The State’s Cultural Institutions are set to receive blockbuster funding in the 2021-22 NSW Budget, including a $40 million commitment to support the attraction of major cultural exhibitions from across the globe to NSW over the next four years.
Treasurer Dominic Perrottet said this year’s Budget also includes $220.6 million for Cultural Institutions to undertake capital works – including funding for completion of the landmark Sydney Modern project and critical upgrade work across all institutions.
“We want to establish Sydney as the nation’s cultural capital by securing world-class exhibitions that will attract tens of thousands of people through the doors of our iconic museums and galleries,” Mr Perrottet said.
“Boosting our state’s cultural offerings will help support and create jobs by attracting interstate visitors to enjoy the best our city and state has to offer and will put us in pole position to capitalise on the return of international visitors when our borders reopen.”
Minister for the Arts Don Harwin said in addition to supporting cultural institutions in bringing international blockbusters to the State, operational funding has increased to $361.6 million, with significant increases allocated to the Art Gallery of NSW and the Australian Museum to support expanded operations as the new capital works come on line.
“Today, I am pleased to announce the NSW Government is providing $40 million over the next four years to bring blockbuster exhibitions to NSW for the community to enjoy, and for the economic and social benefit of the State,” Mr Harwin said.
“The tremendous cost of bringing the biggest and best exhibitions to Australia has been a significant barrier.”
“Not only will this new funding bring international blockbusters to our State, it will also allow us to create our own world-class exhibitions that can be toured around the world.”
“We can bring Alexander McQueen’s designs to NSW and take Catherine Martin’s collections around the world.”
The NSW Government is also committing funding to support free general admission to cultural institutions in and around the Macquarie Street precinct for the next 12 months, as part of continued efforts to get revitalise the CBD and make arts and culture more accessible to all.
The Blockbuster Funding agreement will make available $10 million per year, for the next four years, to the State’s cultural institutions and organisations to help pay for the previously prohibitive costs to transport collections to Australia, promotion of the exhibitions and the costs associated with installation and insurance.
Director and CEO of the Australian Museum Kim McKay AO welcomed the funding, saying it would help attract blockbuster international exhibitions, while also providing further opportunities to develop and promote our local exhibitions to the world.
“This new funding will provide NSW cultural institutions like the Australian Museum with a greater ability to attract major global exhibitions to our State, like Ramses the Great and the Gold of the Pharaohs, which previously may have been out of our reach,” McKay said.

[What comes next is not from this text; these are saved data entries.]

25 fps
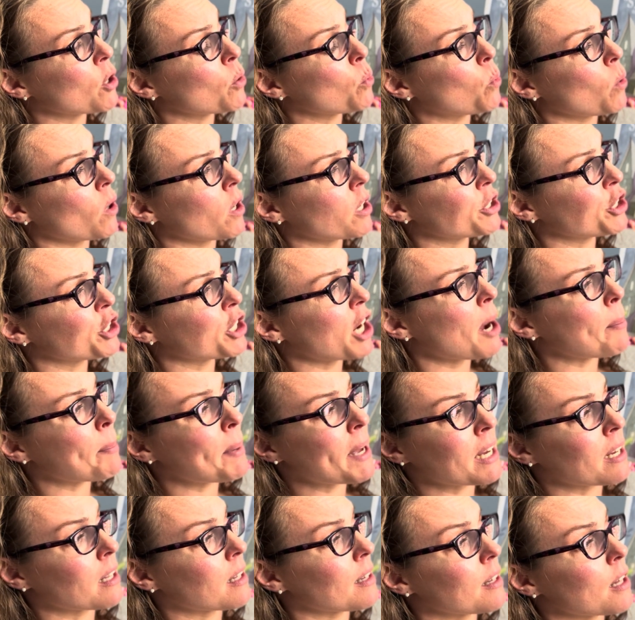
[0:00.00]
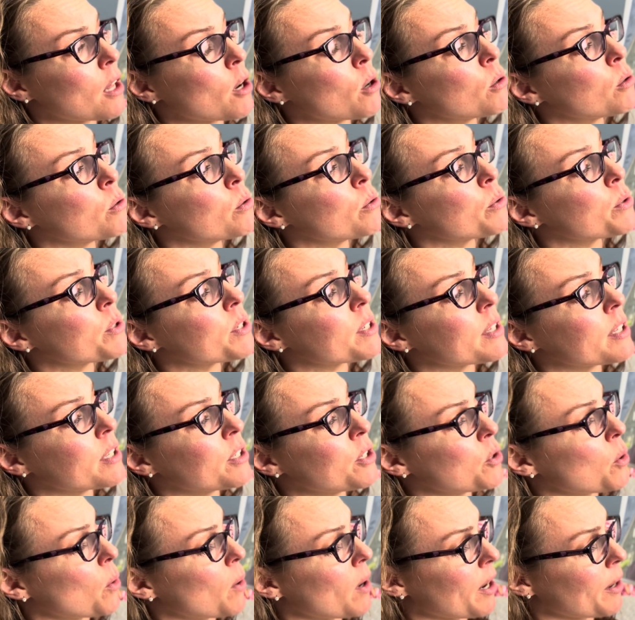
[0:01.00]
workshop and closed the
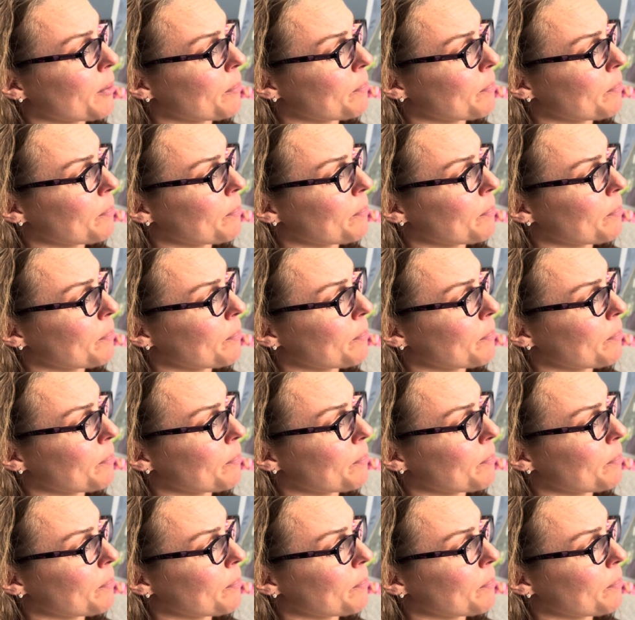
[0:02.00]
door.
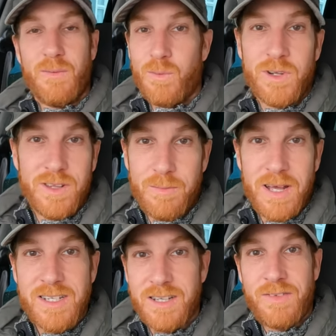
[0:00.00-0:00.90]
one of the
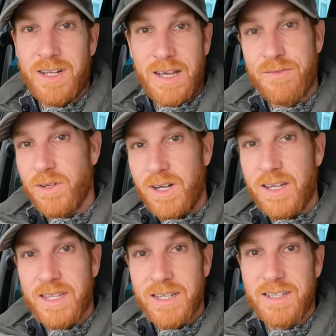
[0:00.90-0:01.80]
best I've had ever, I
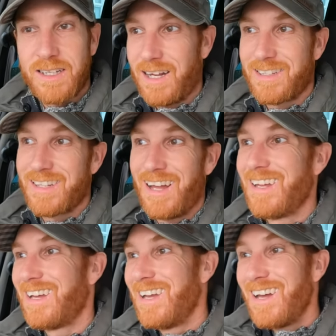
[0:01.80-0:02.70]
think.
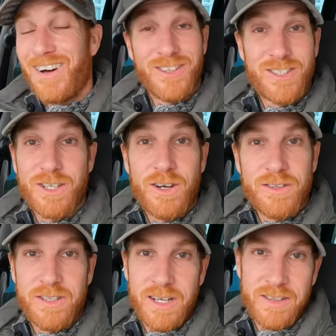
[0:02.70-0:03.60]
Honest to
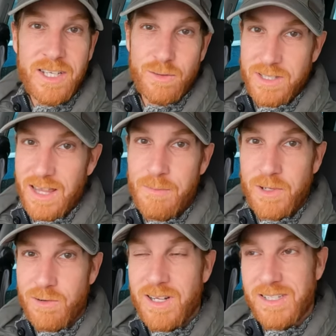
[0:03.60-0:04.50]
God, I think it was the
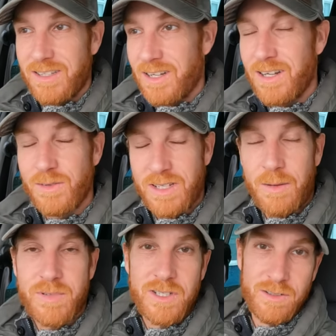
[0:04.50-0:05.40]
lemongrass in there. It was
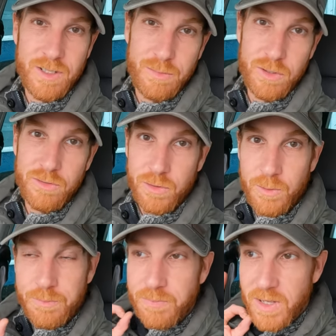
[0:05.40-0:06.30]
absolutely beautiful.
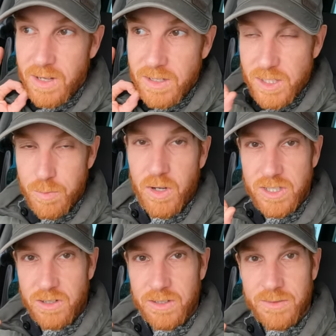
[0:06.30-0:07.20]

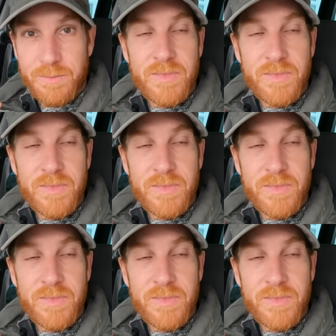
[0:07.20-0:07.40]
Spot on.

Ramses The Great and the Gold of the Pharaohs will come to Sydney in November 2023 for a six-month run at the Australian Museum.
“This funding will also help the Australian Museum to premier and globally tour one of the largest, most ambitious glimpses into sharks that any museum has ever produced. The Australian and Pacific relationship with sharks is completely unique – we know them, we understand them, we live with them every day, and we’re going to share this with the world.” McKay said.
SHARKS will premiere at the Australian Museum in Winter 2022 and will run through Summer 2023. It will then travel to the US and other destinations around the world.